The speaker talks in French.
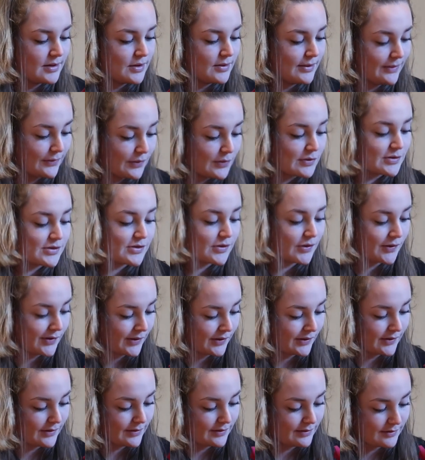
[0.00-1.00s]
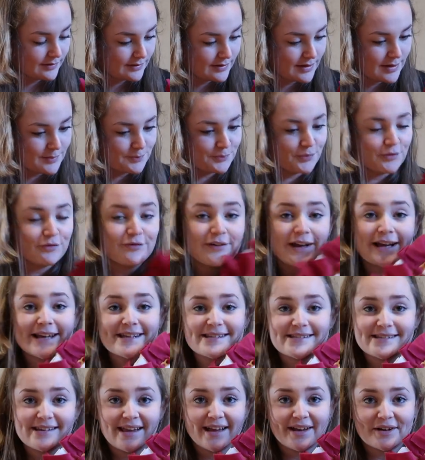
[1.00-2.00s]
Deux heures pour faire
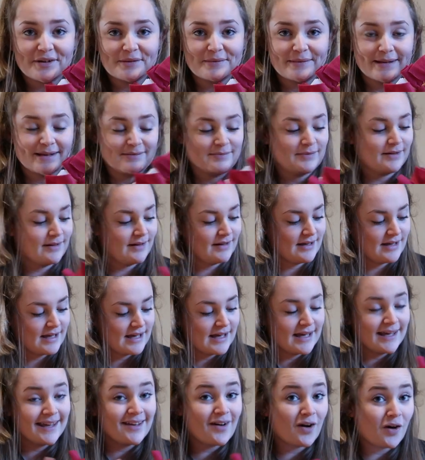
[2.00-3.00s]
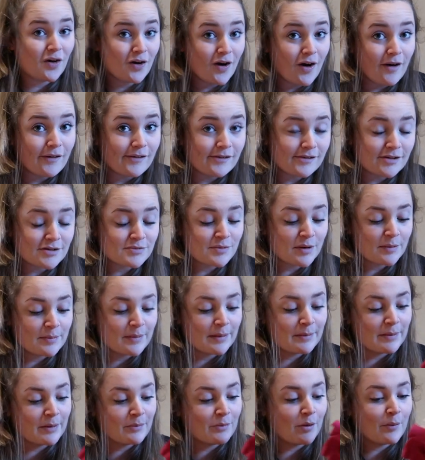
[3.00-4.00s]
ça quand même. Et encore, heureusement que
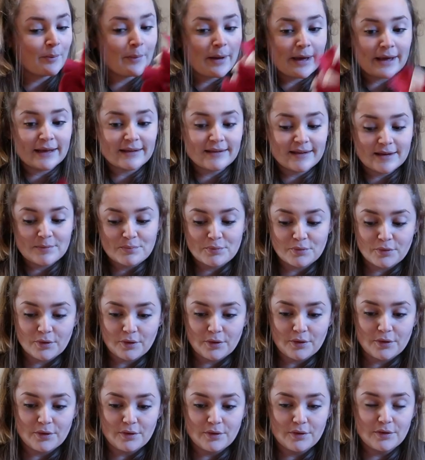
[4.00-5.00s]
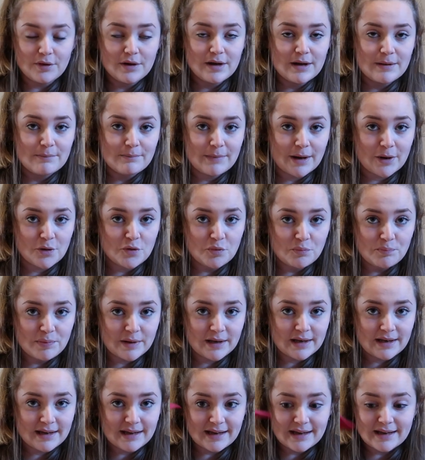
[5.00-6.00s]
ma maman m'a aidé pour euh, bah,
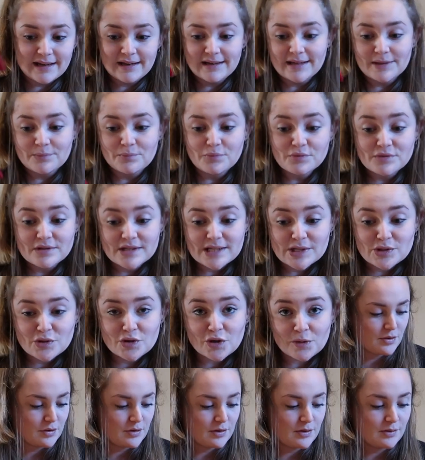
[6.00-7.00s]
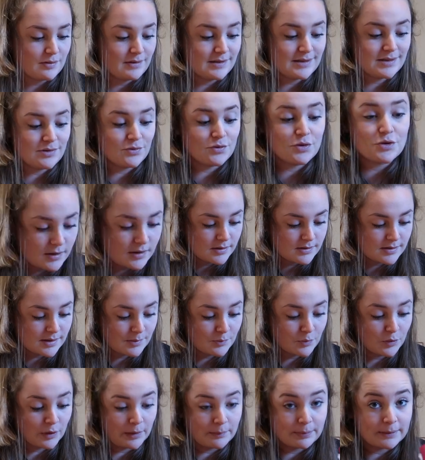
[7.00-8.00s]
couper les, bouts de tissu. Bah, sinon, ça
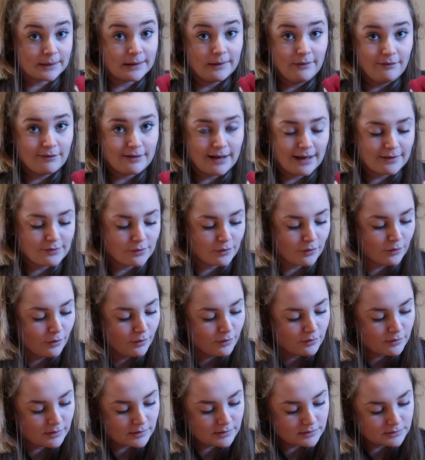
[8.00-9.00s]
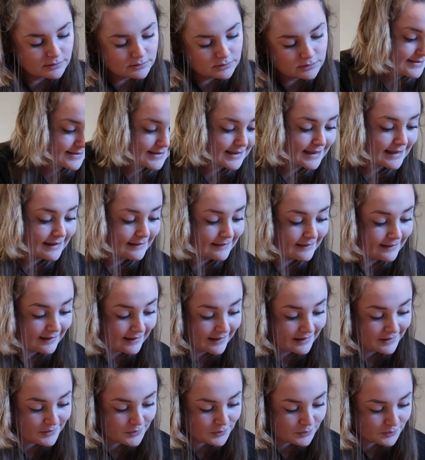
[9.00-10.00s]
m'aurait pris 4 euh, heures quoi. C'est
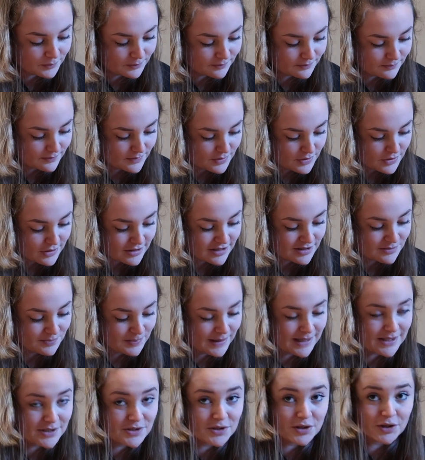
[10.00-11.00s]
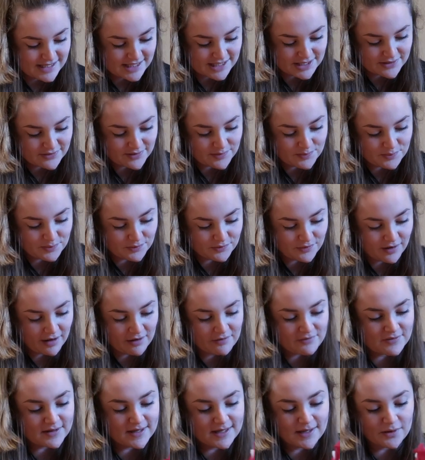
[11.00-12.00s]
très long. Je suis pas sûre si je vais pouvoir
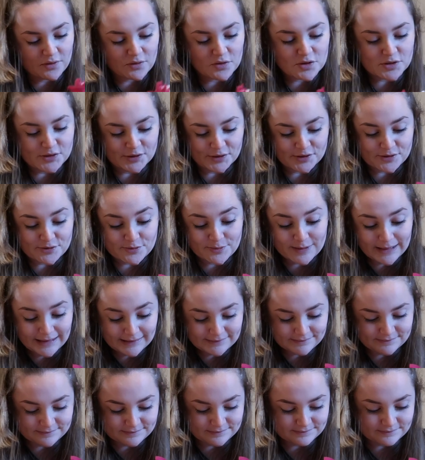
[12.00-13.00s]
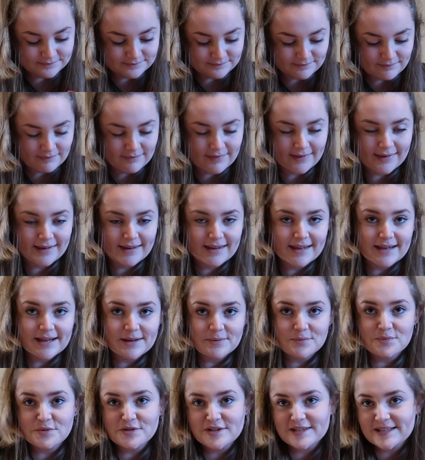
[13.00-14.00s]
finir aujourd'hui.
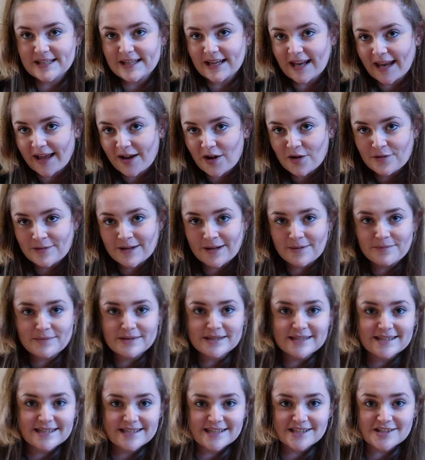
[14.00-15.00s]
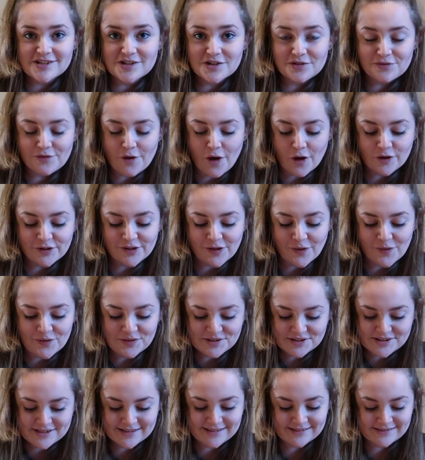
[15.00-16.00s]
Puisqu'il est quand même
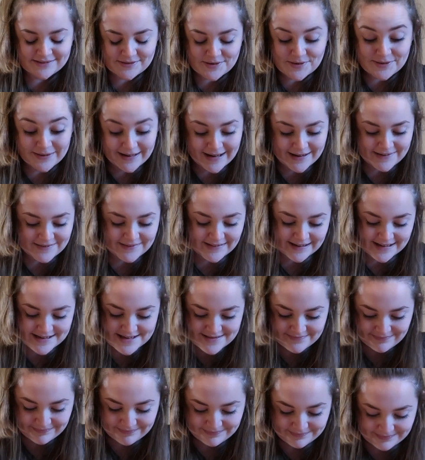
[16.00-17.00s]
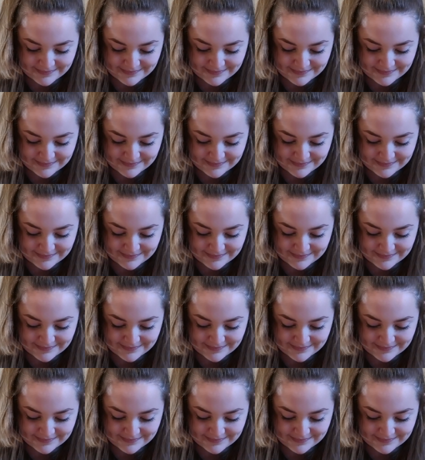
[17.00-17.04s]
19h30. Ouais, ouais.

* _Instructions to follow_
In your copy of the records above, include every line exactly but no pictures.

* _Response below_
The speaker talks in French.
[0.00-1.00s]
[1.00-2.00s]
Deux heures pour faire
[2.00-3.00s]
[3.00-4.00s]
ça quand même. Et encore, heureusement que
[4.00-5.00s]
[5.00-6.00s]
ma maman m'a aidé pour euh, bah,
[6.00-7.00s]
[7.00-8.00s]
couper les, bouts de tissu. Bah, sinon, ça
[8.00-9.00s]
[9.00-10.00s]
m'aurait pris 4 euh, heures quoi. C'est
[10.00-11.00s]
[11.00-12.00s]
très long. Je suis pas sûre si je vais pouvoir
[12.00-13.00s]
[13.00-14.00s]
finir aujourd'hui.
[14.00-15.00s]
[15.00-16.00s]
Puisqu'il est quand même
[16.00-17.00s]
[17.00-17.04s]
19h30. Ouais, ouais.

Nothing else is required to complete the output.